(Stored data)

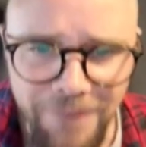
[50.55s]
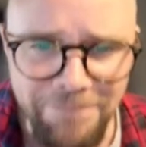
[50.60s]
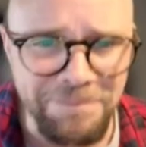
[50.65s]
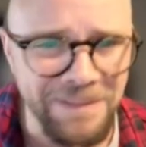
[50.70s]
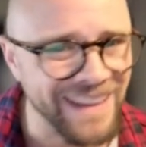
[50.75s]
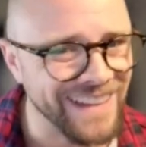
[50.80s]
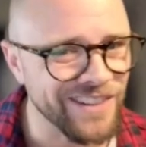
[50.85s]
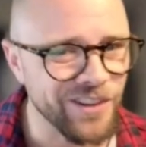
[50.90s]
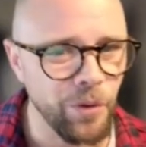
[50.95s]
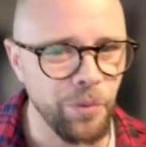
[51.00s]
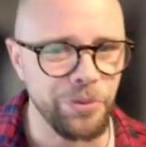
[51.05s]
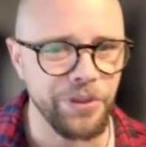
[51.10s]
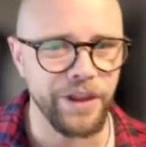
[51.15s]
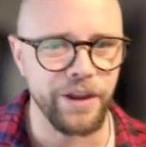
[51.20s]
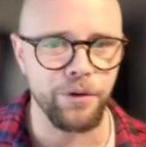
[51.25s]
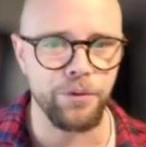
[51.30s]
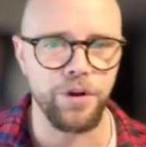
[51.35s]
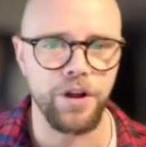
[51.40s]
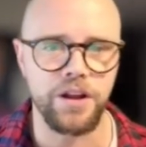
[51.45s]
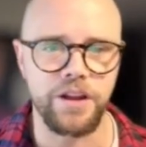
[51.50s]
I don't think
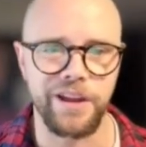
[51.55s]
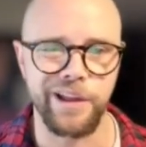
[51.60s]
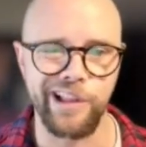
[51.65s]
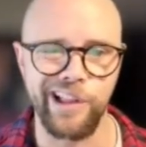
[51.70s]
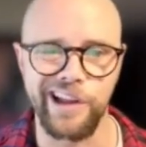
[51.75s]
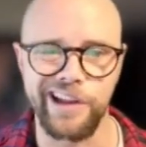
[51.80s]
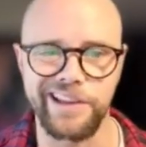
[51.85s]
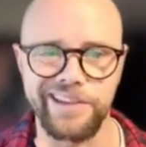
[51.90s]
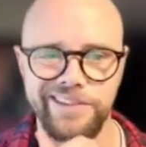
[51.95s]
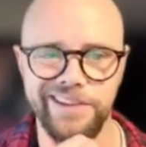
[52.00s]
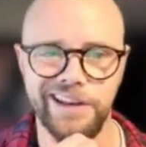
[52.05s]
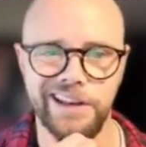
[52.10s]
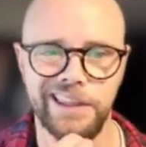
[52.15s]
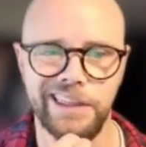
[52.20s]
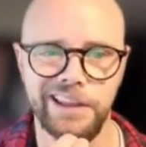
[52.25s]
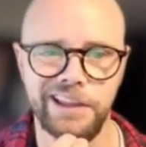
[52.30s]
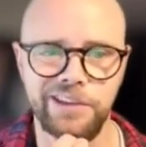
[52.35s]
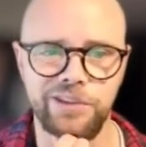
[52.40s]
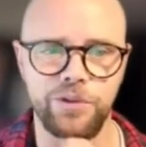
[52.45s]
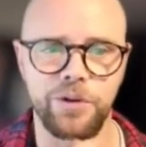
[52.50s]
a rocket clock is
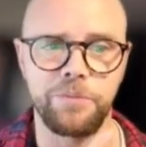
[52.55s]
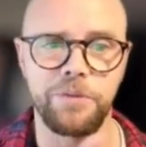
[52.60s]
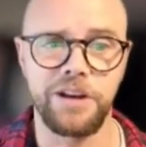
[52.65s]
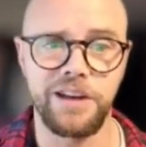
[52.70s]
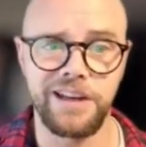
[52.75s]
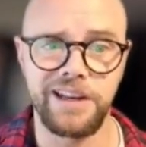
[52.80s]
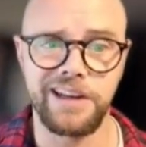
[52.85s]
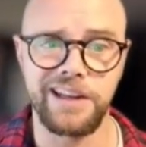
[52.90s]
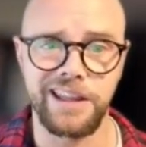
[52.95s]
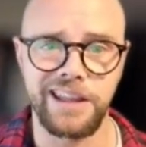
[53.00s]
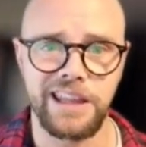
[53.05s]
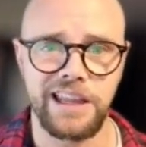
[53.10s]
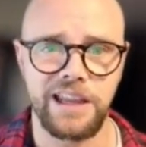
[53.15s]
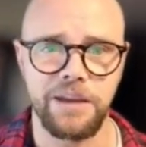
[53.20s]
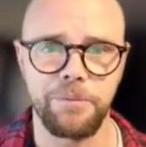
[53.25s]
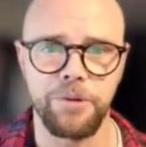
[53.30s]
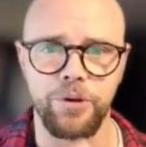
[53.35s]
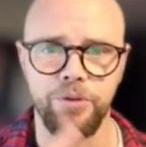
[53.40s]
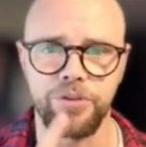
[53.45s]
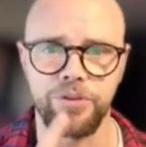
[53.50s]
anything, so I'm going to need to think
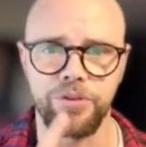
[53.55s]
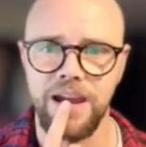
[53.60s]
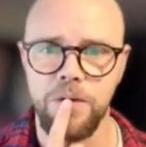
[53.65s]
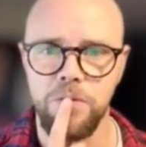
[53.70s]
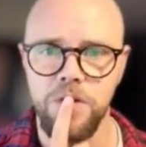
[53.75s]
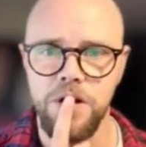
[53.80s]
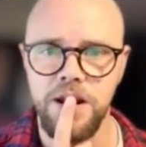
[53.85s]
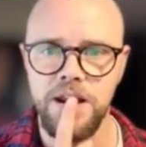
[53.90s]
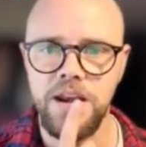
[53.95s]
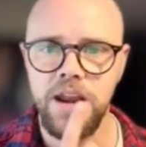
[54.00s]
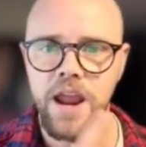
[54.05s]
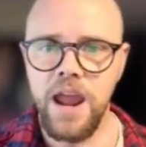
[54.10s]
about that one.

▸ **Activity**
Would you copy out every entry above word for word, without the pictures?

▸ **Written response**
[50.55s]
[50.60s]
[50.65s]
[50.70s]
[50.75s]
[50.80s]
[50.85s]
[50.90s]
[50.95s]
[51.00s]
[51.05s]
[51.10s]
[51.15s]
[51.20s]
[51.25s]
[51.30s]
[51.35s]
[51.40s]
[51.45s]
[51.50s]
I don't think
[51.55s]
[51.60s]
[51.65s]
[51.70s]
[51.75s]
[51.80s]
[51.85s]
[51.90s]
[51.95s]
[52.00s]
[52.05s]
[52.10s]
[52.15s]
[52.20s]
[52.25s]
[52.30s]
[52.35s]
[52.40s]
[52.45s]
[52.50s]
a rocket clock is
[52.55s]
[52.60s]
[52.65s]
[52.70s]
[52.75s]
[52.80s]
[52.85s]
[52.90s]
[52.95s]
[53.00s]
[53.05s]
[53.10s]
[53.15s]
[53.20s]
[53.25s]
[53.30s]
[53.35s]
[53.40s]
[53.45s]
[53.50s]
anything, so I'm going to need to think
[53.55s]
[53.60s]
[53.65s]
[53.70s]
[53.75s]
[53.80s]
[53.85s]
[53.90s]
[53.95s]
[54.00s]
[54.05s]
[54.10s]
about that one.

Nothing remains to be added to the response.